All architecture, methods, and system designs in this repository are the original work of Ricky Dean Jones unless otherwise stated. No rights to use, reproduce, or implement are granted without explicit permission beyond the terms of the repository licence.

Author: Ricky Dean Jones Repository owner: LalaSkye Status: Active research / architecture work Part of: Execution Boundary Series — TrinityOS / AlvianTech


This repository demonstrates deterministic control using standard engineering techniques.
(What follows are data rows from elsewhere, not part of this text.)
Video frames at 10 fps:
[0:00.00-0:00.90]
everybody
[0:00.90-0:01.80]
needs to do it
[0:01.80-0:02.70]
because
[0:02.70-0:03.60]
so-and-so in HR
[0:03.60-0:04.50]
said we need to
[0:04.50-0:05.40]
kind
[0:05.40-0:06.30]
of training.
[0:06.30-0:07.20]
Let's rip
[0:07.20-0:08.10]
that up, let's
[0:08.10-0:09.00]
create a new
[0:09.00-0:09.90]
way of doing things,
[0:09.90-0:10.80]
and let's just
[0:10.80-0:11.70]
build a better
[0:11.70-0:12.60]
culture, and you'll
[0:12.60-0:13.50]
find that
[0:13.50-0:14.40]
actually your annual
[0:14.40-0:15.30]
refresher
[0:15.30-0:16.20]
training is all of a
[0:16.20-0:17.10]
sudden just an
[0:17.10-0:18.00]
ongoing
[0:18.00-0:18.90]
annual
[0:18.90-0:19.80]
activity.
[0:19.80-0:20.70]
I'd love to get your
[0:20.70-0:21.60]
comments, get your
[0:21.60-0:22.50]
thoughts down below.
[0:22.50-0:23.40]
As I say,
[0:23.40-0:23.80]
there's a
No proprietary frameworks or external implementations are used.


Admissibility Proof Spine v0.1

A narrow, bounded demonstration that a complete evidence record cannot upgrade an inadmissible transition into an admissible one on the demonstrated path.

Files:

  • admissibility_proof_spine.py
  • examples/admissibility_proof_spine_demo.py
  • test_admissibility_proof_spine.py
  • docs/admissibility_proof_spine_v0.1.md
  • docs/ADMISSIBILITY_PROOF_SPINE_PROOF_PACK_v0.1.md

Run

python -m examples.admissibility_proof_spine_demo

Expected result

verdict       = HOLD
stop_state    = RED
consequence_bound = false

Tests

pytest test_admissibility_proof_spine.py -v
pytest test_stop_machine.py test_admissibility_proof_spine.py -v

Claim boundary

This proves only that clean evidence cannot upgrade an inadmissible transition on the demonstrated path.
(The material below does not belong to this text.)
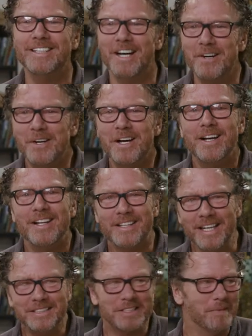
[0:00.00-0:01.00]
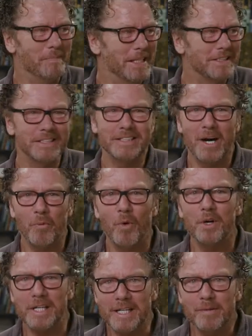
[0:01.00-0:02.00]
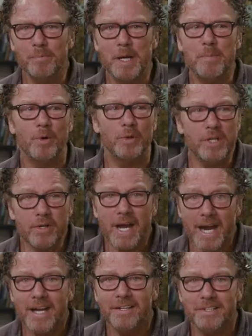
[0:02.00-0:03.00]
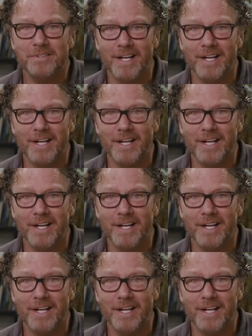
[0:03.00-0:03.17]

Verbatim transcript: you know, that's the message I want to give people. You can do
It does not claim production readiness, compliance, universal coverage, side-effect enforcement, or field adoption.


Adversarial Surface Gate v0.1

A deterministic pre-admissibility gate for adversarial or unstable input surfaces.
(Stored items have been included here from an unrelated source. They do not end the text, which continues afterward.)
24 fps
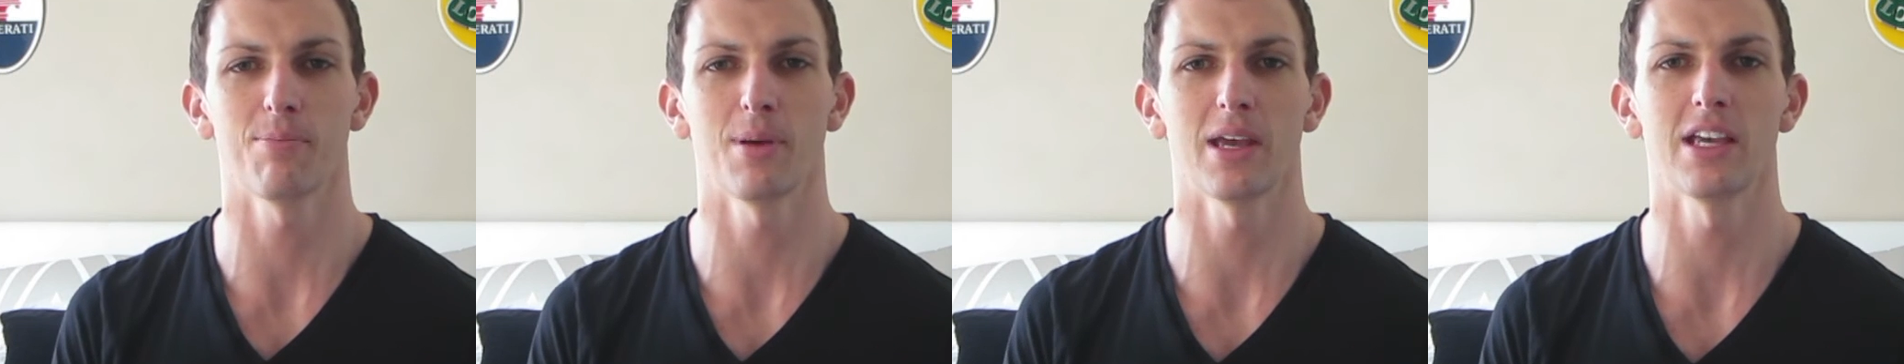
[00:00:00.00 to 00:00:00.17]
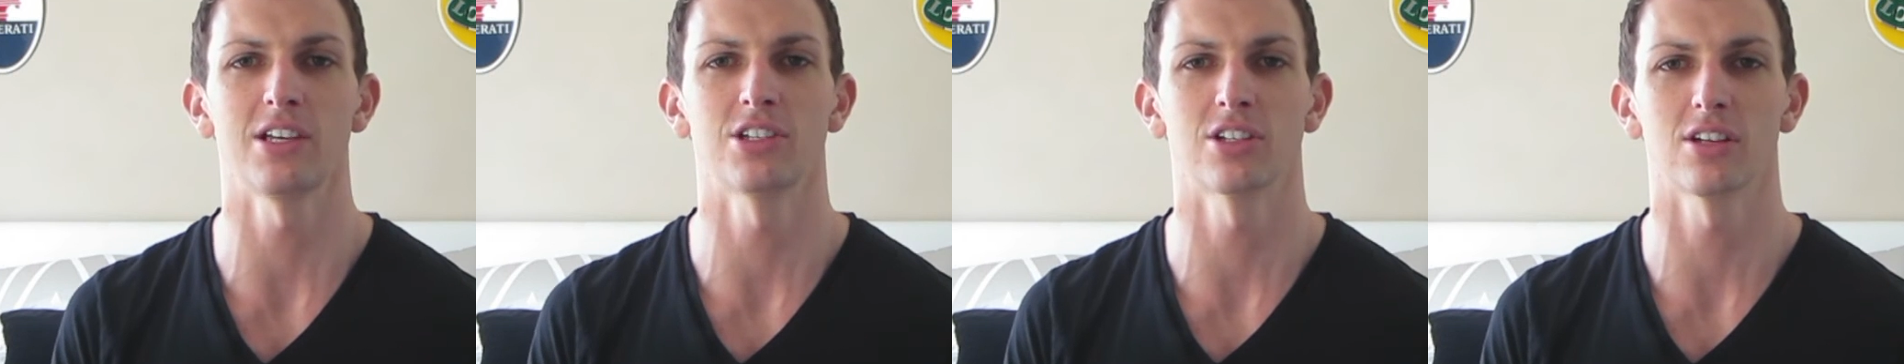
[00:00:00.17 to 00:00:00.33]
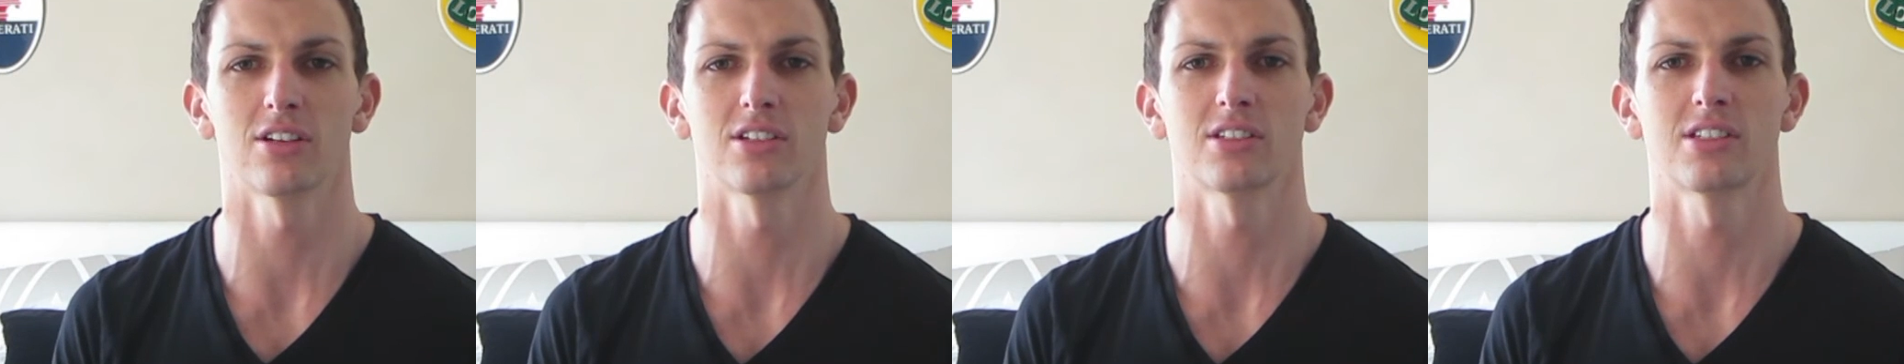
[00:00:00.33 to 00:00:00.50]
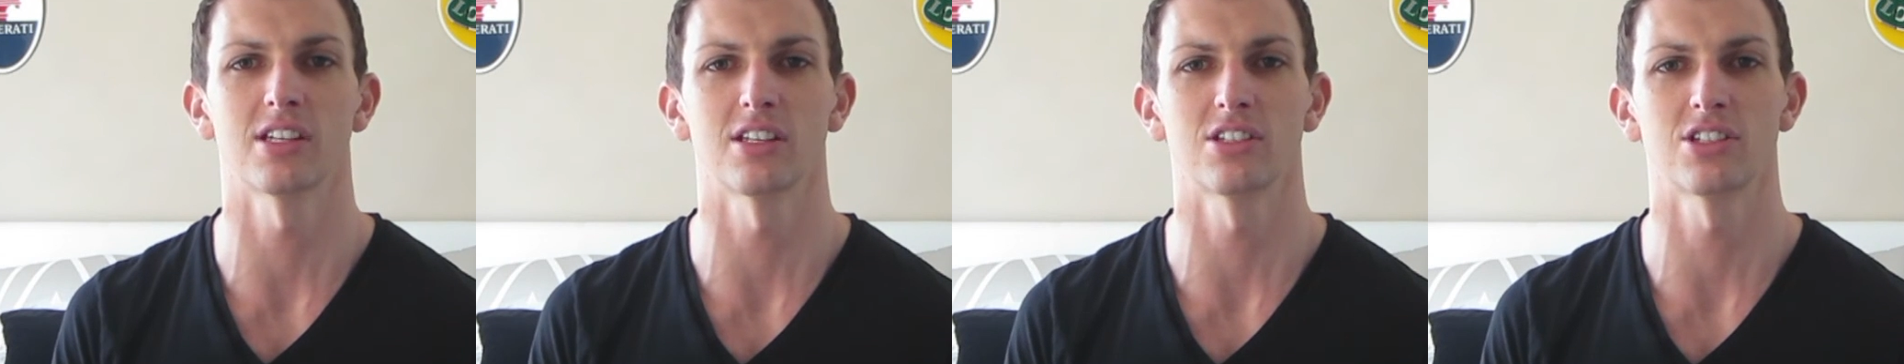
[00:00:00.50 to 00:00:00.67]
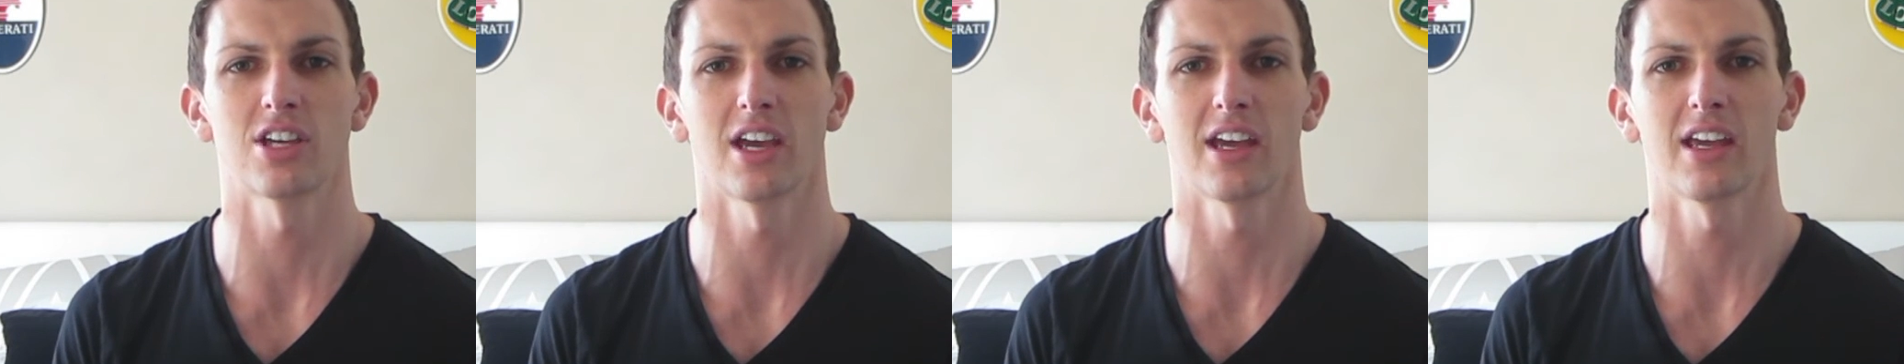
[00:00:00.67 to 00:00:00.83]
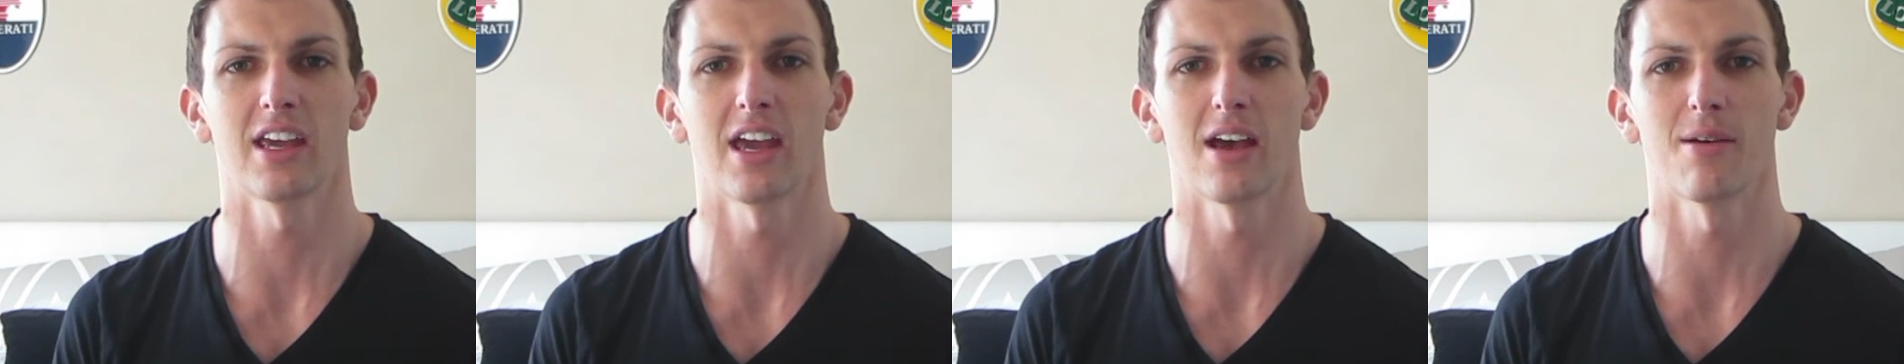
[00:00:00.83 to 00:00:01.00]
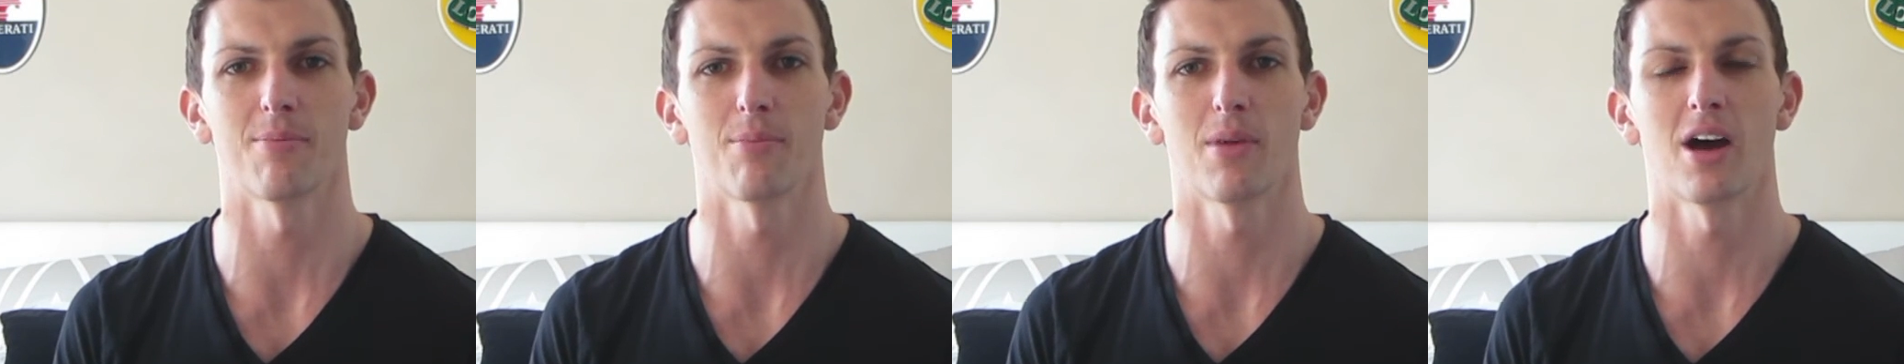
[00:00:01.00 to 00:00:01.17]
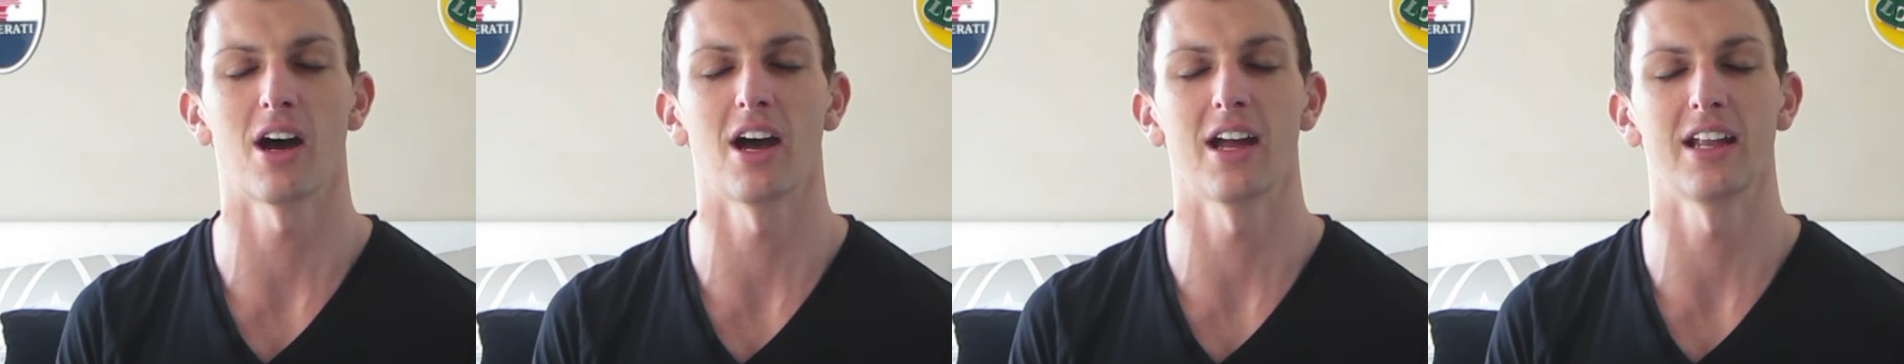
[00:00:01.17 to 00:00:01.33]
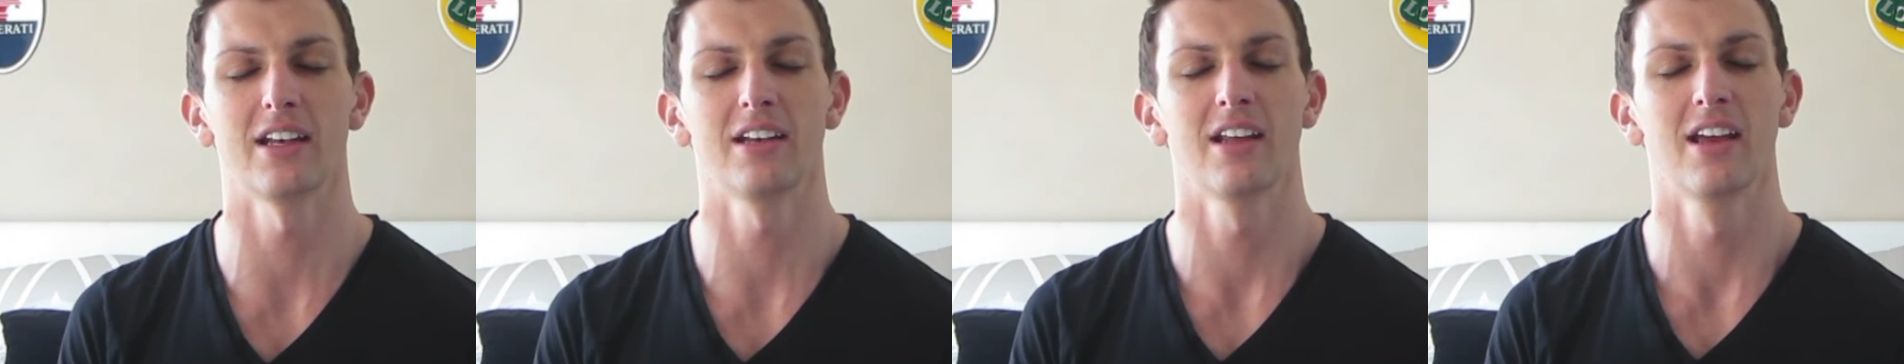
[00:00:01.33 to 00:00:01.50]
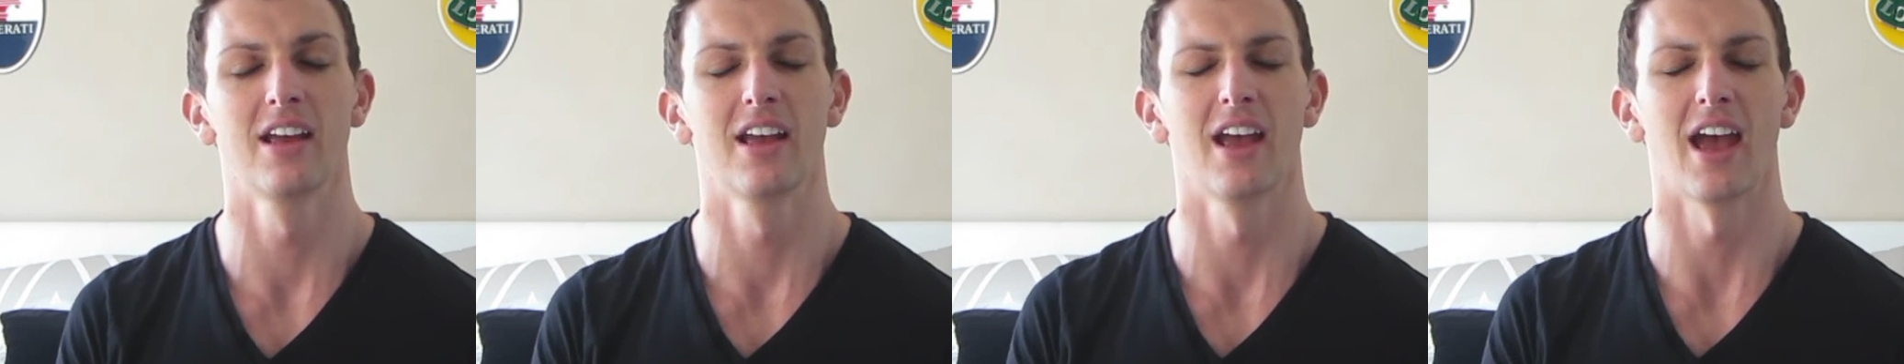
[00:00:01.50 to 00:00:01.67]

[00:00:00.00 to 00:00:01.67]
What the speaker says: Be sure to check out mine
It demonstrates that four surface pressures fail closed before execution on the demonstrated path:

  • negation override
  • interpretation drift
  • paradox injection
  • unauthorised frame rotation / geometry rotation

Files:

  • adversarial_surface_gate.py
  • test_adversarial_surface_gate.py
  • examples/adversarial_surface_gate_demo.py
  • docs/ADVERSARIAL_SURFACE_GATE_PROOF_PACK_v0.1.md
  • tests/fixtures/adversarial_surface_gate/*.json

Run

python -m examples.adversarial_surface_gate_demo

Expected result

clean_input           -> ALLOW / GREEN / execution_allowed true
negation_override     -> DENY  / RED   / execution_allowed false
interpretation_drift  -> HOLD  / RED   / execution_allowed false
paradox_injection     -> DENY  / RED   / execution_allowed false
rotation_geometry     -> HOLD  / RED   / execution_allowed false
mixed_pressure        -> DENY  / RED   / execution_allowed false

Tests

pytest test_adversarial_surface_gate.py -v
pytest test_stop_machine.py test_admissibility_proof_spine.py test_adversarial_surface_gate.py -v

Claim boundary

This proves only that, on the demonstrated path, negation override, interpretation drift, paradox injection, and unauthorised frame rotation are refused or held before execution.

It does not prove prompt-injection immunity, semantic completeness, production readiness, universal adversarial coverage, legal sufficiency, compliance, or safety of all agentic systems.